[Exercise instructions]
Please copy the lines below exactly, from the first one through the line showing "[00:00:09.90 to 00:00:10.80]".

(Stored data entries)
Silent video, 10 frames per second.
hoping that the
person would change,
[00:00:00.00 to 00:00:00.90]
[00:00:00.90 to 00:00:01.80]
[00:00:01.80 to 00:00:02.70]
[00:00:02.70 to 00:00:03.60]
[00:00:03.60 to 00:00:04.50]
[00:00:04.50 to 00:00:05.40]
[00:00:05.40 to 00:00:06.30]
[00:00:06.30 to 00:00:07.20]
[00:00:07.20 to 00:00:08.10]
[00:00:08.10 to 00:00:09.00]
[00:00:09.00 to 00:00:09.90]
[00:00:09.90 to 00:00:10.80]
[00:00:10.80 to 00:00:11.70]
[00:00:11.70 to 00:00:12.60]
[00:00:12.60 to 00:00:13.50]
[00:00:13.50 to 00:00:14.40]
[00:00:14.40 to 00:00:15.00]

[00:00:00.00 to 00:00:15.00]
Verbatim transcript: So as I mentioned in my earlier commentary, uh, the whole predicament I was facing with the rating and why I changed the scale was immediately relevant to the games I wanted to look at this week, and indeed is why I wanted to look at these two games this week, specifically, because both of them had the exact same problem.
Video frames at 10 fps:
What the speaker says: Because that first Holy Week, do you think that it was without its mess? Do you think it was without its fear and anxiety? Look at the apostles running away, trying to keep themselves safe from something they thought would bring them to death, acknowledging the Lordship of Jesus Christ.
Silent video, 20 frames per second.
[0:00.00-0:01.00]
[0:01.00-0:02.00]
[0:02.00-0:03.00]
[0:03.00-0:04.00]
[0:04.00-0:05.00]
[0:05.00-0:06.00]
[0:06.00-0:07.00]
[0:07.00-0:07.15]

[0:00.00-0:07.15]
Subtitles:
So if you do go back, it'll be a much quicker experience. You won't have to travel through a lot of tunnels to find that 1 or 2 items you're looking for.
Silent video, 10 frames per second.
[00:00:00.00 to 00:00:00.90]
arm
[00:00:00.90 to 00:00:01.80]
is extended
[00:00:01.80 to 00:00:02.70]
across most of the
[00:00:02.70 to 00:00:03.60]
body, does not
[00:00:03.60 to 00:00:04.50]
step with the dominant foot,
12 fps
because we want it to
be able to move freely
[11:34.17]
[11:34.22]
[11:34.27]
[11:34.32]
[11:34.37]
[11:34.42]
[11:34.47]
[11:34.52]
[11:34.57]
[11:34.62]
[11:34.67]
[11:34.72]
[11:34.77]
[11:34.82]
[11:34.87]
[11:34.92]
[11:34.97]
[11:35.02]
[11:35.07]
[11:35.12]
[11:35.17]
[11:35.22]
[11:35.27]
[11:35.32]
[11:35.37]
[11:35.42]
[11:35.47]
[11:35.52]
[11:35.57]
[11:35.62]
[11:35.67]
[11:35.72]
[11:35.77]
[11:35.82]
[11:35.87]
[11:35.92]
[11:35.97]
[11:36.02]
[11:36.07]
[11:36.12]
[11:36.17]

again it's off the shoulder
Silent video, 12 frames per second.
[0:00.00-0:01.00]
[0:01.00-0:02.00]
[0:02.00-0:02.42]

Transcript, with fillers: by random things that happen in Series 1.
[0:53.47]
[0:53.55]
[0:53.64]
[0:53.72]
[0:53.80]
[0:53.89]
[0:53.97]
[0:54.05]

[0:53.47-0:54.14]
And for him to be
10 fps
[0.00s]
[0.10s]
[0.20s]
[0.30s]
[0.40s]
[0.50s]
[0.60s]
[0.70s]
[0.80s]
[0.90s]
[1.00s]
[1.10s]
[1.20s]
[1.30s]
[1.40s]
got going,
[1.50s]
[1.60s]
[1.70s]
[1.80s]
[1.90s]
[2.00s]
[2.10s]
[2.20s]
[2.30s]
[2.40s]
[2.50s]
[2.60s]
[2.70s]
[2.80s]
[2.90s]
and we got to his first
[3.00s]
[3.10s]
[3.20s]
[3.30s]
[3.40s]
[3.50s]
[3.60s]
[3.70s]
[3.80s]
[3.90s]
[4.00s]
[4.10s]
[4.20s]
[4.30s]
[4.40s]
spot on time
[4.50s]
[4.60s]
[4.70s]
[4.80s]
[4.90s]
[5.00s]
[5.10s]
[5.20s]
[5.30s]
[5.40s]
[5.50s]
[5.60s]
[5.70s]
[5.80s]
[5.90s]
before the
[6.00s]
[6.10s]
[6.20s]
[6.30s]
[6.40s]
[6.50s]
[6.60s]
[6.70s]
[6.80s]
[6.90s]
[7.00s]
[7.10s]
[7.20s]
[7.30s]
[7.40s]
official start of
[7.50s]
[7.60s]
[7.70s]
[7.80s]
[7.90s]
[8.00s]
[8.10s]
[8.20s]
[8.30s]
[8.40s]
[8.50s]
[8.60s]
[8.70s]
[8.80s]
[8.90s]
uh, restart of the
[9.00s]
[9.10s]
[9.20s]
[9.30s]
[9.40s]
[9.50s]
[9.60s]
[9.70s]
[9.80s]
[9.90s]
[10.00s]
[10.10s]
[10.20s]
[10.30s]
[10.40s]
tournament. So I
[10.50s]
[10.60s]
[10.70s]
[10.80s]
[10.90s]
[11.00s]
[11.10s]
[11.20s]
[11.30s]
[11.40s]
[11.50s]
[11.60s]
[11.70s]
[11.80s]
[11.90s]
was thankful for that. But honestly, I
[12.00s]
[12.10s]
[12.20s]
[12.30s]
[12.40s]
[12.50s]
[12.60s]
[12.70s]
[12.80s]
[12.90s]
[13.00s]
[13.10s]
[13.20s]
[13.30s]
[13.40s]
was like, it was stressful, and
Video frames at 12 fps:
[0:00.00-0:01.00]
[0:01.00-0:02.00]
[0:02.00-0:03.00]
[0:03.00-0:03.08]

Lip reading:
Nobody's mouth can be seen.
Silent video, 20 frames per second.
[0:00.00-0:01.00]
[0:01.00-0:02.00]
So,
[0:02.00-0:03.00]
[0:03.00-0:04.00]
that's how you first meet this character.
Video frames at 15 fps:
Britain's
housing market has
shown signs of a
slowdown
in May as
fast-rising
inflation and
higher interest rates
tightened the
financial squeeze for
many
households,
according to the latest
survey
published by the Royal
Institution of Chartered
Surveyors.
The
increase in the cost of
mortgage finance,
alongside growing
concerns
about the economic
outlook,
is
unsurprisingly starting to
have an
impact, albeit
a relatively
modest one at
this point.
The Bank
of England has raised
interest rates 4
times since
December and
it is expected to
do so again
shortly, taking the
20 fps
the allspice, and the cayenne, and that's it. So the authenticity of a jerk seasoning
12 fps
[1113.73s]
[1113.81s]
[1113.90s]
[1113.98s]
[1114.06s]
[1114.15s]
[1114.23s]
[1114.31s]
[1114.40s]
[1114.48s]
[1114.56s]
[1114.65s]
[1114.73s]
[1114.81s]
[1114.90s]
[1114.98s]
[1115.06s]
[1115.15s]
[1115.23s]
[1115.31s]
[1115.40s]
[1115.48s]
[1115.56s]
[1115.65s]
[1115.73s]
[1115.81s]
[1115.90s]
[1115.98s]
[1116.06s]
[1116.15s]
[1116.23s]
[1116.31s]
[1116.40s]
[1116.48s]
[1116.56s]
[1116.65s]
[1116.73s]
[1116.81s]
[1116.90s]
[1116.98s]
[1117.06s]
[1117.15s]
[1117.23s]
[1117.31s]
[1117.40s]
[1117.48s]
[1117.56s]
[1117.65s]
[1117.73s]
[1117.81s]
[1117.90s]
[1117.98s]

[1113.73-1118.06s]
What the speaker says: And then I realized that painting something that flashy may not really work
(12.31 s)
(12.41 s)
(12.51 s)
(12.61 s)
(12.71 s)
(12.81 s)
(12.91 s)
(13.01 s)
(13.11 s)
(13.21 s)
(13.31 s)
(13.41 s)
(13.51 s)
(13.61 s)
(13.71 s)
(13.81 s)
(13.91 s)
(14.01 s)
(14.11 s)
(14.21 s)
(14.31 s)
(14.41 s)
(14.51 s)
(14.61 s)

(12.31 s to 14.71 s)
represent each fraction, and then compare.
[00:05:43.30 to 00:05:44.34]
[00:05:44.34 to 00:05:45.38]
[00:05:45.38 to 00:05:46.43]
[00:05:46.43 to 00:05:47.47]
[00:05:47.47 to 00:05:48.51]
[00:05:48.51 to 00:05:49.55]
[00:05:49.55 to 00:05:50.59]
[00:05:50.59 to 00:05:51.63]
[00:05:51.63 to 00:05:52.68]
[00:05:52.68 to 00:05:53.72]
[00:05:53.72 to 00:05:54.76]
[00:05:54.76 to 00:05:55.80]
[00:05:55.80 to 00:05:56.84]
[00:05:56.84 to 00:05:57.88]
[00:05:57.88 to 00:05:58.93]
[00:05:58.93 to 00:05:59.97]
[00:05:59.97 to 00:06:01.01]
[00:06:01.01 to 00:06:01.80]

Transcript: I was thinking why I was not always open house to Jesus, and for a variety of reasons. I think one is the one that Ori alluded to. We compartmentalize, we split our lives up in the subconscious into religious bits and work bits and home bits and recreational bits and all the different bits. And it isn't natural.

[Exercise output]
Silent video, 10 frames per second.
hoping that the
person would change,
[00:00:00.00 to 00:00:00.90]
[00:00:00.90 to 00:00:01.80]
[00:00:01.80 to 00:00:02.70]
[00:00:02.70 to 00:00:03.60]
[00:00:03.60 to 00:00:04.50]
[00:00:04.50 to 00:00:05.40]
[00:00:05.40 to 00:00:06.30]
[00:00:06.30 to 00:00:07.20]
[00:00:07.20 to 00:00:08.10]
[00:00:08.10 to 00:00:09.00]
[00:00:09.00 to 00:00:09.90]
[00:00:09.90 to 00:00:10.80]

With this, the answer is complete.